Round-Up

Stempel Halal MUI untuk Vaksin Corona Sinovac di RI

Tim detikcom - detikNews
Sabtu, 09 Jan 2021 05:45 WIB
Konpers MUI
Foto: Konpers MUI (Afzal/detikcom)
Jakarta -

Proses vaksinasi COVID-19 di Indonesia bakal dimulai pekan depan. Vaksin COVID-19 Sinovac pun kini telah mendapatkan stempel halal dari Majelis Ulama Indonesia (MUI).

Hal itu disampaikan Ketua MUI, Asrorun Niam, dalam jumpa pers Jumat (8/1/2020). Keputusan itu diambil MUI setelah menggelar sidang pleno terkait vaksin COVID-19 Sinovac.

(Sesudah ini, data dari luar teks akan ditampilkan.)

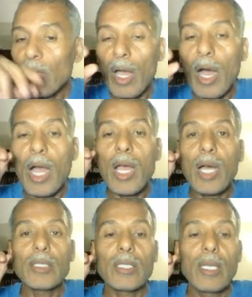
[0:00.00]

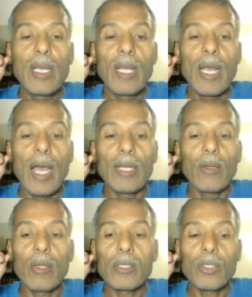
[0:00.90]
ions, and
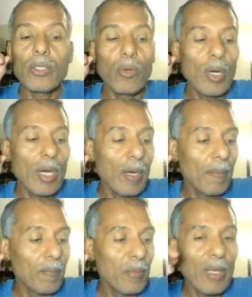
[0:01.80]

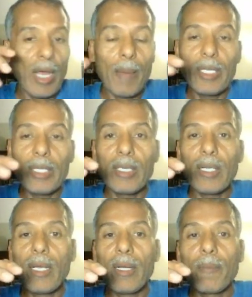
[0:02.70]
also
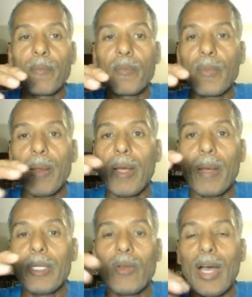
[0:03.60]

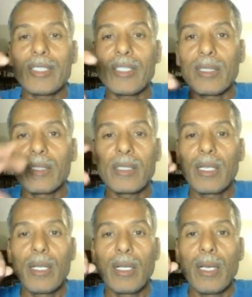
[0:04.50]
amino acids
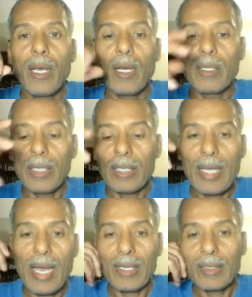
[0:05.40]
that
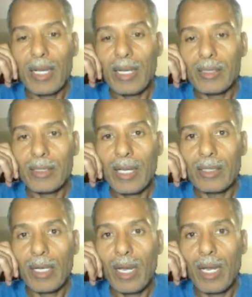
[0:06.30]
act
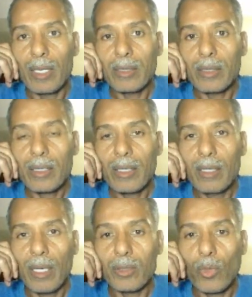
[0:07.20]
as ions
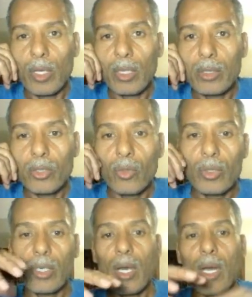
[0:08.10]
as well. So
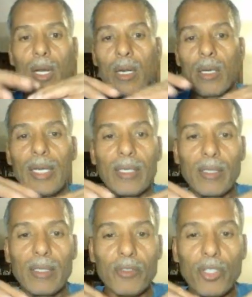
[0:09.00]
there are
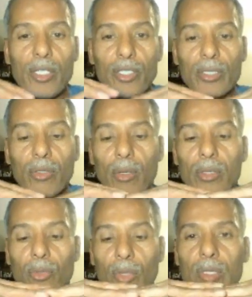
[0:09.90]
negative charges
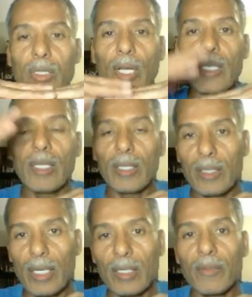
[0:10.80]
also inside and
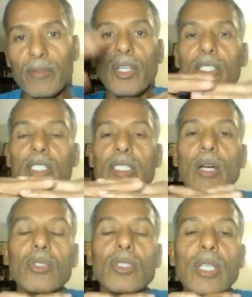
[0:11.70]
negative charges
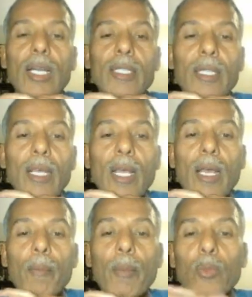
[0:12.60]
outside.
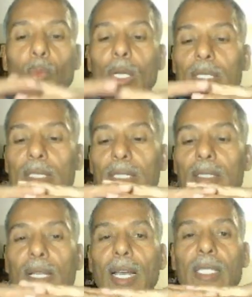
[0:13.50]
But what is
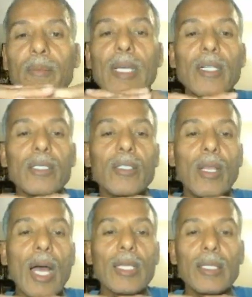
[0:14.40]
inside matters a
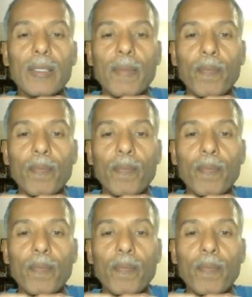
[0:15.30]
lot.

"Kemudian yang terkait aspek kehalalan setelah dilakukan diskusi yang cukup panjang dari hasil penjelasan dari tim auditor rapat komisi fatwa menyepakati bahwa vaksin COVID-19 yang diproduksi Sinovac Life Science China yang diajukan proses sertifikasi oleh Bio Farma hukumnya suci dan halal," kata Niam.

Kendati demikian, MUI belum menerbitkan fatwa secara utuh mengenai vaksin COVID-19 Sinovac. Menurut Niam, MUI masih menunggu hasil final dari BPOM.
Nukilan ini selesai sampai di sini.